| Wednesday, November 28, 2007
Nancy Condon (202) 728-8379
Brendan Intindola (212) 656-4236
FINRA Fines Wachovia Capital Markets $300,000 for Deficient Disclosures in Research Reports
Washington, D.C. — The Financial Industry Regulatory Authority (FINRA) announced today that it has censured and fined Wachovia Capital Markets, LLC $300,000 for violations of FINRA's research analyst conflict of interest disclosure rules.
"This case strikes at the heart of FINRA's research disclosure program, which was put into place in 2002 in part to combat incentives that could lead to biased research," said Susan L. Merrill, FINRA Executive Vice President and Chief of Enforcement. "These critical reforms require firms to provide investors with information about actual and potential conflicts of interest that could influence analysts' conclusions about investing in publicly traded companies. Wachovia failed to ensure that certain of its research reports contained this vital information."
FINRA found that from June 2004 to May 2006, Wachovia failed to include in 40 research reports a total of 56 disclosures concerning Wachovia's financial relationships with subject companies. In 20 of those reports, Wachovia failed to disclose that it managed or co-managed a public offering of securities issued by the subject company.
In other research reports, Wachovia failed to disclose that it received compensation from the subject company for investment banking services, that it owned an interest in the common stock of the company or that it was making a market in the securities of the company.

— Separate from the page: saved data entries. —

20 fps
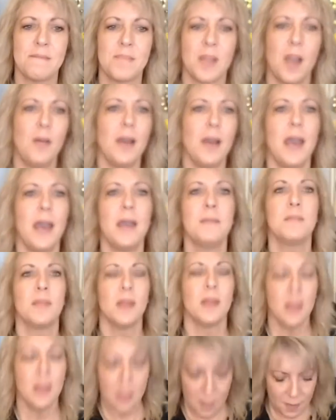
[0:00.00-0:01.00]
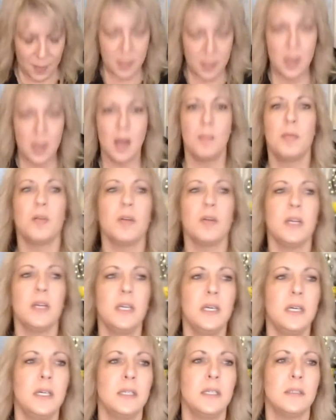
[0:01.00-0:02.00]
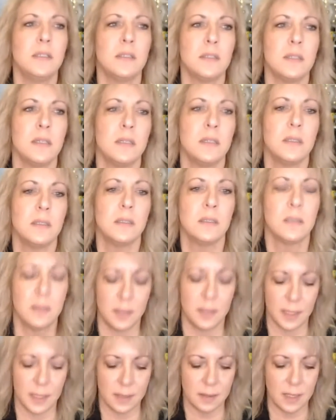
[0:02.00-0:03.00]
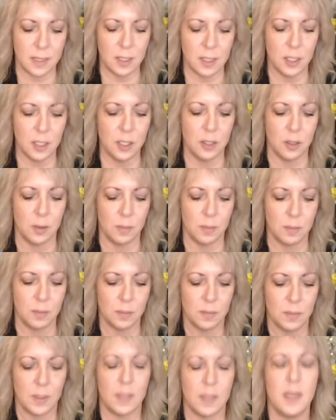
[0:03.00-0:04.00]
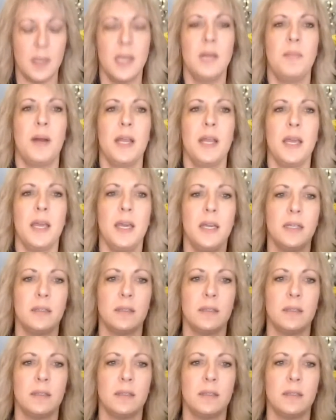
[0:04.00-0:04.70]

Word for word: Okay. The number is 62. Did anybody hit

Additionally, FINRA found that from March 2004 to July 2007, in over 15,000 research reports, Wachovia included a disclaimer stating that the firm and its affiliates "may" own an interest in the securities of the subject company. This disclaimer is inconsistent with FINRA's requirement that firms affirmatively disclose whether they own one percent or more of the common equity stock of the subject company. By using this disclaimer, Wachovia ignored specific guidance set forth in Notice to Members 04-18, published in March 2004, which expressly instructs firms that the use of general disclaimers that are inconsistent with required disclosures violates FINRA's rules.
Wachovia also failed to adequately implement supervisory procedures concerning its research disclosures.
In settling this matter, Wachovia neither admitted nor denied the charges, but consented to the entry of FINRA's findings.
Investors can obtain more information about, and the disciplinary record of, any FINRA-registered broker or brokerage firm by using FINRA's BrokerCheck. FINRA makes BrokerCheck available at no charge. In 2006, members of the public used this service to conduct more than 4.7 million searches for existing brokers or firms and requested more than 207,000 reports in cases where disclosable information existed on a broker or firm. Investors can link directly to BrokerCheck at www.finra.org/brokercheck. Investors can also access this service by calling (800) 289-9999.
FINRA is the largest non-governmental regulator for all securities firms doing business in the United States. Created in 2007 through the consolidation of NASD and NYSE Member Regulation, FINRA is dedicated to investor protection and market integrity through effective and efficient regulation and complementary compliance and technology-based services. FINRA touches virtually every aspect of the securities business - from registering and educating industry participants to examining securities firms; writing rules; enforcing those rules and the federal securities laws; informing and educating the investing public; providing trade reporting and other industry utilities; and administering the largest dispute resolution forum for investors and registered firms.